* Work to be completed:
When duplicating the records beneath this instruction, omit every picture and keep all else exact.

* Records shown:
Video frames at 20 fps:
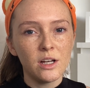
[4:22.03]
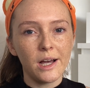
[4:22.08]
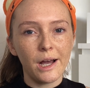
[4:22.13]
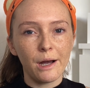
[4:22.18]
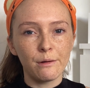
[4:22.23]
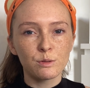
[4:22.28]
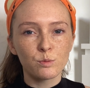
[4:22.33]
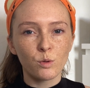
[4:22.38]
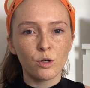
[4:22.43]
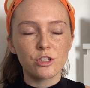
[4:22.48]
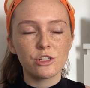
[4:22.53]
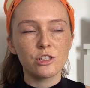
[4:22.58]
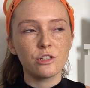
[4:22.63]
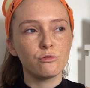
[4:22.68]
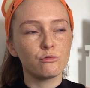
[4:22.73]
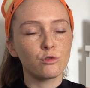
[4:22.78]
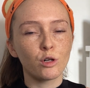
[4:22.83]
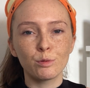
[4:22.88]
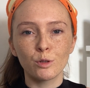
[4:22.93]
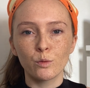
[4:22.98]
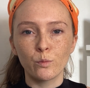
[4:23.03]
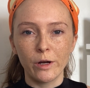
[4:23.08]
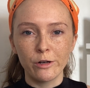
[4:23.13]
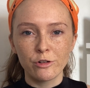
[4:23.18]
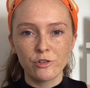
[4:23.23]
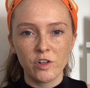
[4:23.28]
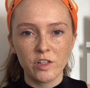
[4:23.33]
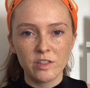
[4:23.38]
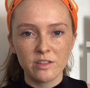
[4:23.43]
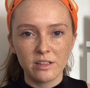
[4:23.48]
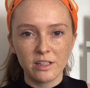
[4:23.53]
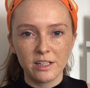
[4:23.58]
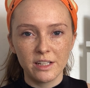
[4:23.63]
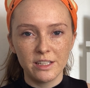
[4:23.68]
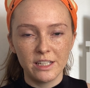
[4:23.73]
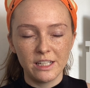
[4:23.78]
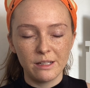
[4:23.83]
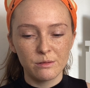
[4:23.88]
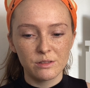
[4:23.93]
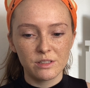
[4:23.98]
I was watching Robert Welsh recently and
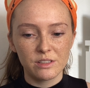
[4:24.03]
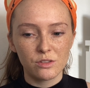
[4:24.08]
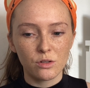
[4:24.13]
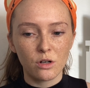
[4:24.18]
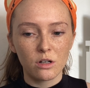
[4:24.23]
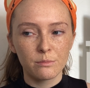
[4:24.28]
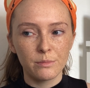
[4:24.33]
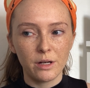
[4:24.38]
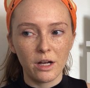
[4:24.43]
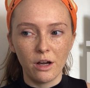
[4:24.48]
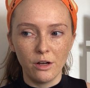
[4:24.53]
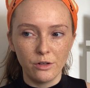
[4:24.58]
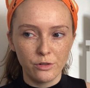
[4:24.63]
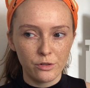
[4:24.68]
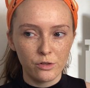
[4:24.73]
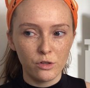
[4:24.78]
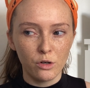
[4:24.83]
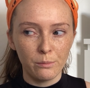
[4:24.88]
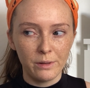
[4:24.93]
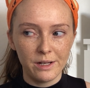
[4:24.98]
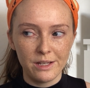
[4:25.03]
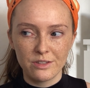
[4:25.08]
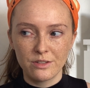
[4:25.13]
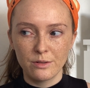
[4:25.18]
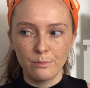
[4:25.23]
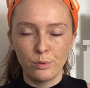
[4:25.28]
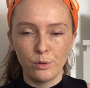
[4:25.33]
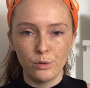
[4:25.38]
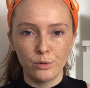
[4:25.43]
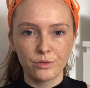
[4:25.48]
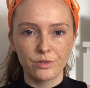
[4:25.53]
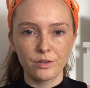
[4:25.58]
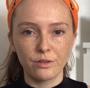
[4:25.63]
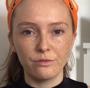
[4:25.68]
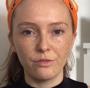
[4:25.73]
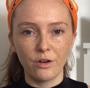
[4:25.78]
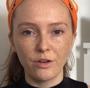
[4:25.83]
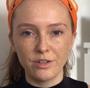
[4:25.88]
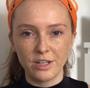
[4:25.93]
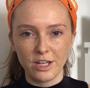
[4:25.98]
he was talking about how you're not meant to put
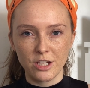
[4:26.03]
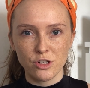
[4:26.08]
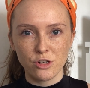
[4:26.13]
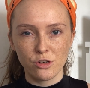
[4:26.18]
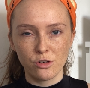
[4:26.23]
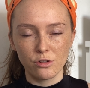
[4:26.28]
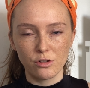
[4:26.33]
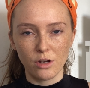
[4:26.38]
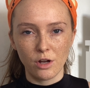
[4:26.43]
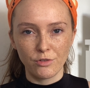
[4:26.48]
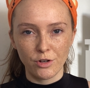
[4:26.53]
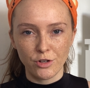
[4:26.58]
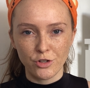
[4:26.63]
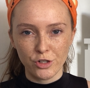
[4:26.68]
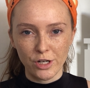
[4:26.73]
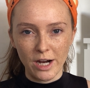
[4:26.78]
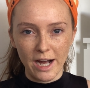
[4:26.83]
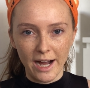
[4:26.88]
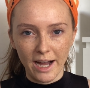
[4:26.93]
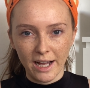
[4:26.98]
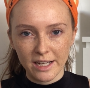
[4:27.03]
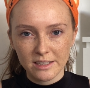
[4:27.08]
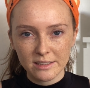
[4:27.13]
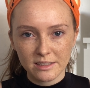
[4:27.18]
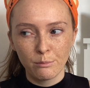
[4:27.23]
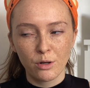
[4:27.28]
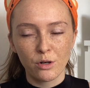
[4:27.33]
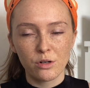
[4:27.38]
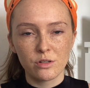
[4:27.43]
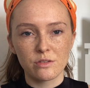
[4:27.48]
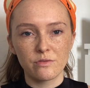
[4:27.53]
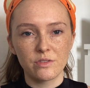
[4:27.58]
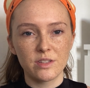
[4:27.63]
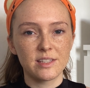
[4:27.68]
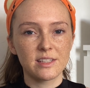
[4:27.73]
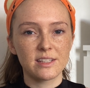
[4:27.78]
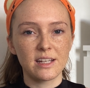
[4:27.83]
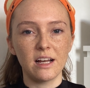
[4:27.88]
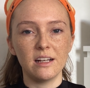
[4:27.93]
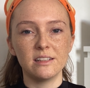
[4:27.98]
foundation around your eyes because of
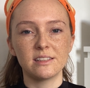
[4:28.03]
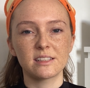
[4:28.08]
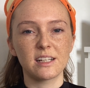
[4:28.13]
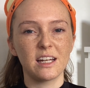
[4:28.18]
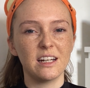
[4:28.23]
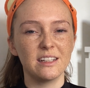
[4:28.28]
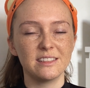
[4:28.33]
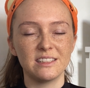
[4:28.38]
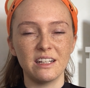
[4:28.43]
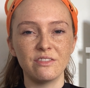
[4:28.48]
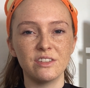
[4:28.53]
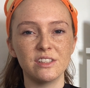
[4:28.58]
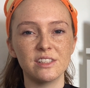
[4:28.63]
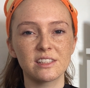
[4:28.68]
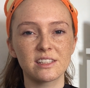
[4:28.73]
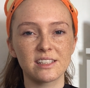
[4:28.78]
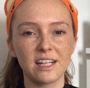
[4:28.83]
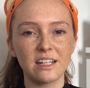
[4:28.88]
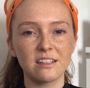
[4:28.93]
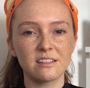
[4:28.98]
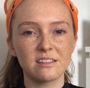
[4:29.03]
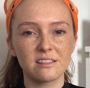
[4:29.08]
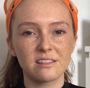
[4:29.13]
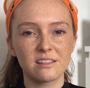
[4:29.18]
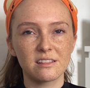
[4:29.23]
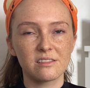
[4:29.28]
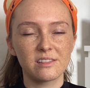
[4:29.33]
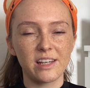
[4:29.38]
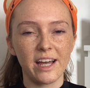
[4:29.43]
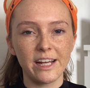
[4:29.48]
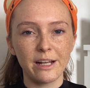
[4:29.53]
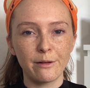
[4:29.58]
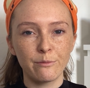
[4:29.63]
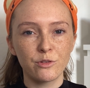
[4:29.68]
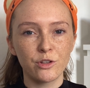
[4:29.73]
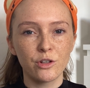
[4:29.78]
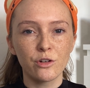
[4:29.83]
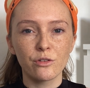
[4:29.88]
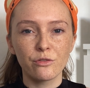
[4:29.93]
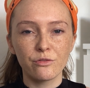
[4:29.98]
it's kind of a different skin type
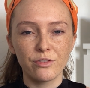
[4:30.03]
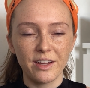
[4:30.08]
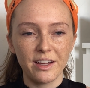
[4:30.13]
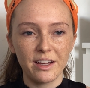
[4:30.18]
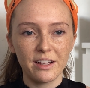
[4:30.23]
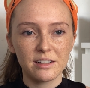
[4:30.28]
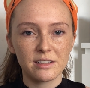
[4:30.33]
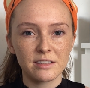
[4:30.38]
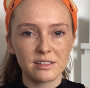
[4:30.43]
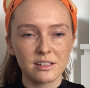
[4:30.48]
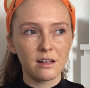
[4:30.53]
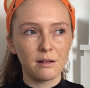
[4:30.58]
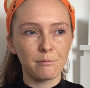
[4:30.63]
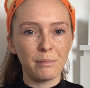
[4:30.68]
to your face.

* Result:
Video frames at 20 fps:
[4:22.03]
[4:22.08]
[4:22.13]
[4:22.18]
[4:22.23]
[4:22.28]
[4:22.33]
[4:22.38]
[4:22.43]
[4:22.48]
[4:22.53]
[4:22.58]
[4:22.63]
[4:22.68]
[4:22.73]
[4:22.78]
[4:22.83]
[4:22.88]
[4:22.93]
[4:22.98]
[4:23.03]
[4:23.08]
[4:23.13]
[4:23.18]
[4:23.23]
[4:23.28]
[4:23.33]
[4:23.38]
[4:23.43]
[4:23.48]
[4:23.53]
[4:23.58]
[4:23.63]
[4:23.68]
[4:23.73]
[4:23.78]
[4:23.83]
[4:23.88]
[4:23.93]
[4:23.98]
I was watching Robert Welsh recently and
[4:24.03]
[4:24.08]
[4:24.13]
[4:24.18]
[4:24.23]
[4:24.28]
[4:24.33]
[4:24.38]
[4:24.43]
[4:24.48]
[4:24.53]
[4:24.58]
[4:24.63]
[4:24.68]
[4:24.73]
[4:24.78]
[4:24.83]
[4:24.88]
[4:24.93]
[4:24.98]
[4:25.03]
[4:25.08]
[4:25.13]
[4:25.18]
[4:25.23]
[4:25.28]
[4:25.33]
[4:25.38]
[4:25.43]
[4:25.48]
[4:25.53]
[4:25.58]
[4:25.63]
[4:25.68]
[4:25.73]
[4:25.78]
[4:25.83]
[4:25.88]
[4:25.93]
[4:25.98]
he was talking about how you're not meant to put
[4:26.03]
[4:26.08]
[4:26.13]
[4:26.18]
[4:26.23]
[4:26.28]
[4:26.33]
[4:26.38]
[4:26.43]
[4:26.48]
[4:26.53]
[4:26.58]
[4:26.63]
[4:26.68]
[4:26.73]
[4:26.78]
[4:26.83]
[4:26.88]
[4:26.93]
[4:26.98]
[4:27.03]
[4:27.08]
[4:27.13]
[4:27.18]
[4:27.23]
[4:27.28]
[4:27.33]
[4:27.38]
[4:27.43]
[4:27.48]
[4:27.53]
[4:27.58]
[4:27.63]
[4:27.68]
[4:27.73]
[4:27.78]
[4:27.83]
[4:27.88]
[4:27.93]
[4:27.98]
foundation around your eyes because of
[4:28.03]
[4:28.08]
[4:28.13]
[4:28.18]
[4:28.23]
[4:28.28]
[4:28.33]
[4:28.38]
[4:28.43]
[4:28.48]
[4:28.53]
[4:28.58]
[4:28.63]
[4:28.68]
[4:28.73]
[4:28.78]
[4:28.83]
[4:28.88]
[4:28.93]
[4:28.98]
[4:29.03]
[4:29.08]
[4:29.13]
[4:29.18]
[4:29.23]
[4:29.28]
[4:29.33]
[4:29.38]
[4:29.43]
[4:29.48]
[4:29.53]
[4:29.58]
[4:29.63]
[4:29.68]
[4:29.73]
[4:29.78]
[4:29.83]
[4:29.88]
[4:29.93]
[4:29.98]
it's kind of a different skin type
[4:30.03]
[4:30.08]
[4:30.13]
[4:30.18]
[4:30.23]
[4:30.28]
[4:30.33]
[4:30.38]
[4:30.43]
[4:30.48]
[4:30.53]
[4:30.58]
[4:30.63]
[4:30.68]
to your face.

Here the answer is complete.